By the time their brother was born a few months ago, our kids understood that he had grown inside my body and that he would be born either vaginally or "through the sunroof." However, with the exception of our oldest (a fifth grader), our kids really hadn't grasped how the baby got in there in the first place. When I asked them recently, it was clear that my kids think babies are made in all sorts of hilarious ways.
As a parent, it's my responsibility to keep my kids safe as they grow. I try to share my values with them every day — empathy, generosity, respect, consent, compassion, and kindness — while understanding that some day they will have to navigate the world without me. That freaks me the hell out. So, I talk openly with them about their bodies, and don't shy away from questions, even ones that are surprising or scary, like how the baby got in my uterus, why I get my period, and what the word "rape" means. I try to be sex positive and to use medically accurate terminology for body parts and what those body parts do. I also call out misogyny when I see it, like slut shaming, sexualization of girls, and bullsh*t dress codes. I don’t want them to feel shame about their bodies, sex, or sexuality.
Since they are still pretty young, my partner and I have time to teach our children about how their bodies work and how babies are made, which in my opinion is seriously important. Studies have shown that kids who receive comprehensive sex education wait longer to have sex for the first time, experience fewer teen pregnancies, use condoms and contraception at higher rates, and contract less sexually transmitted infections, than kids who don't. Whether I like it or not, my kids are going to have sex some day. When they do (in 20 years, right?), I want it to be great, healthy, consensual sex. I want them to know how to access effective birth control and to negotiate condom use. I will talk with them about all of these things, of course, but for now it appears that the important question of the day is, "Where do babies come from? "
Here were their answers:
When I asked my 6-year-old stepson where babies come from, he shrugged and it was clear that either he didn't want to talk about it or he didn't want to be wrong. I didn't press him. There will be plenty of time to teach him about "the birds and the bees" later.
They Grow In Mommy's Tummy
All of our kids understood that me being pregnant meant that their baby brother was growing inside of me, and that I would grow larger as he grew larger, too, and until he was ready to come out. I tried not to take it personally when my 4 year old asked me if I was growing another baby after we brought his brother home from the hospital. "No, sweetheart, mommy's just postpartum. It's normal to look this way."
"They Are Made Of Parts Of Mom & Dad"
My partner and I told our kids about how they share DNA with both their dad and mom, and we explained that in order for that to happen, daddy's sperm combined with mommy's egg to create a fetus. They didn't, however, ask how that sperm got inside mommy. Thankfully.
"Storks Make Them In A Factory"
Hollywood really makes it hard to be honest with kids. When I asked my 4 year old where babies came from, he answered, "Storks. They make them in a factory." When I responded, "That's just a pretend story," he looked at me like I was the one telling stories. Now my kid thinks I'm lying to him.
This one is actually pretty close to the truth. There were a few snuggles, and then some foreplay, and some seriously good orgasms, but I am not about to tell my kids about my sex life.
"Mommy Ate Something"
My 8 year old is pretty sure that babies come from mommies eating lots of food. I think this theory is the result of numerous explanations, in which I told my daughter I needed to eat a balanced died to create the right nutrients for her brother to grow inside of me. She doesn't quite understand that babies don't grow in stomachs (unless they are burrito babies, that is).

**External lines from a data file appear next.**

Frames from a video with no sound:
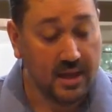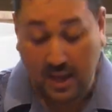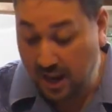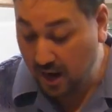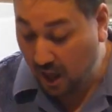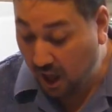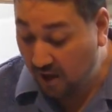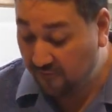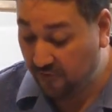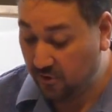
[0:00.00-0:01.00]
and
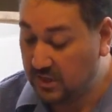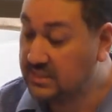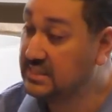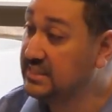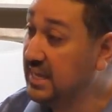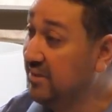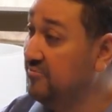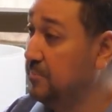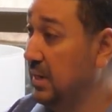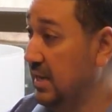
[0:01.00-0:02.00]
offer a
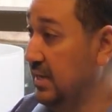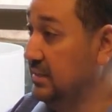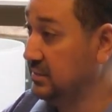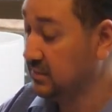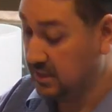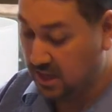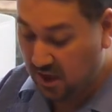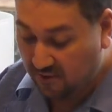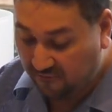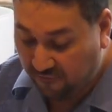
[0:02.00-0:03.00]
safe place,
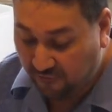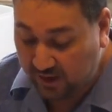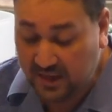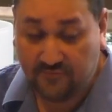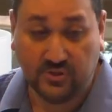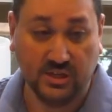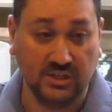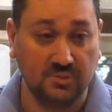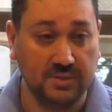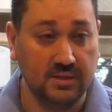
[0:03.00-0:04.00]
free of
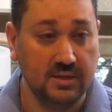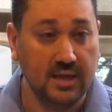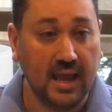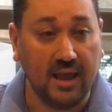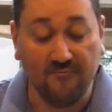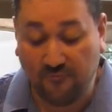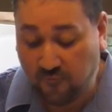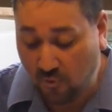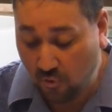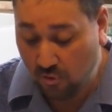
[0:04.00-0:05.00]
judgment and
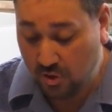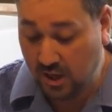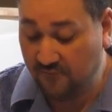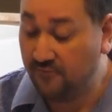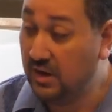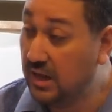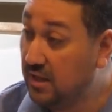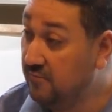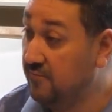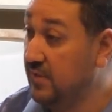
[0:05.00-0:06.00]
full of
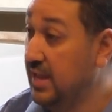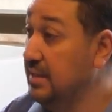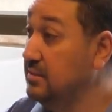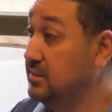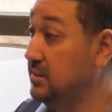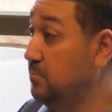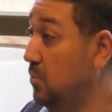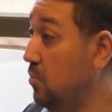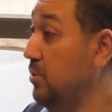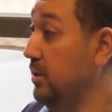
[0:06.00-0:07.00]
love and
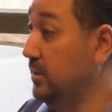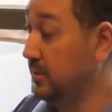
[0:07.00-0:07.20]
support.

My 11-year-old stepdaughter knows what sex is, mechanically speaking, and has read enough young adult novels to understand that it's ideally something you do with someone you love, like a vampire, or a werewolf. Kidding.
She's still at an age when she prefers to explore these topics at school and through science books, blushing when I talk about my period or kiss her dad in front of her. However, she knows that when she's ready, we will answer her questions honestly and without shame, even when they make us want to crawl through the floor, because sex education is so important and part of our job as parents.